American Tree Sparrow
Since the weather was so nice, my wife and I decided to go on a late afternoon nature hike at one of the local parks. I decided to bring along my new Canon 100-400mm f/4.5-5.6L Lens and give it a test.
I attached the Canon EF 1.4X Telephoto Extenderto the lens since the most likely subjects that I would encounter would be birds and I would want the extra reach. On my Canon 5d Mark III, the 100-400mm lens and 1.4x telephoto extender will only autofocus at the center focus point with a minimum aperture of f/8 at the long focal length.
We hiked for about 45 minutes and on the way back I spotted this American Tree Sparrow in the bushes. I was surprised when he moved out of the heavy bushes and into the field landing on this plant and started harvesting the seeds.
I was happy with the sharpness of the image from the Canon 100-400mm lens, especially since I had the 1.4x teleconverter attached.

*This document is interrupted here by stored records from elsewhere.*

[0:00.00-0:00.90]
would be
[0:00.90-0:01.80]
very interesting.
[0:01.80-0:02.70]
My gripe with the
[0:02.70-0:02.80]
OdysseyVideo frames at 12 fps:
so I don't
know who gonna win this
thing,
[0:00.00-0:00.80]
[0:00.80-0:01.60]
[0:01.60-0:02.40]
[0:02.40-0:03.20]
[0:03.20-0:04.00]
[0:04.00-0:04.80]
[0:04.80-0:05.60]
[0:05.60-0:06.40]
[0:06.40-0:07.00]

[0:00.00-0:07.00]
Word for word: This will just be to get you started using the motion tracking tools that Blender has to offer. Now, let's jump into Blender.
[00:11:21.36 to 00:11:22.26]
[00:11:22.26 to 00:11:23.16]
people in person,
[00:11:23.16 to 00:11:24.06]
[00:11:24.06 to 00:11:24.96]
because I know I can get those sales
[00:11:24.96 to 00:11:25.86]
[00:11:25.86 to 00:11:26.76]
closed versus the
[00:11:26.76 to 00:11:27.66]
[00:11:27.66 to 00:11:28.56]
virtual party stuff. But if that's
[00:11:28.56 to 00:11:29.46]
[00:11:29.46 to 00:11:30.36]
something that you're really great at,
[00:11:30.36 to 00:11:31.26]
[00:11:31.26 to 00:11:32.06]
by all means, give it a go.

The field in the background really helped with the look of this photograph. It provided a relatively clean background, and the curved grasses add a nice touch to the photo leading the eye to the center of the photo and the subject.
American Tree Sparrow Photo Details
Camera: Canon 5D Mark III
Lens: Canon 100-400mm f/4.5-5.6 IS II lens with 1.4x III telephoto extender
Focal Length: 560mm
Shutter Speed: 1/160 of a second
Exposure Compensation: +2/3
Lighting: Sunny Late Afternoon
Bird Photo Processing
- Cropped the photo in Lightroom 5.
- Added contrast and pop to the photo by using the Fur and Feathers I filter in Topaz Clarity.
- Applied the Lighten/Darken Center and Film Efex: Vintage Filters in Color Efex Pro 4.
- Used Viveza 2 to selectively lighten the darken the image.
- Selectively removed noise from the photo using Topaz DeNoise.
- Selectively sharpened the photo using the Unsharp Mask Filter in Photoshop CC 2014.
- Added a vignette using the Vignette: Lens Filter in Color Efex Pro 4.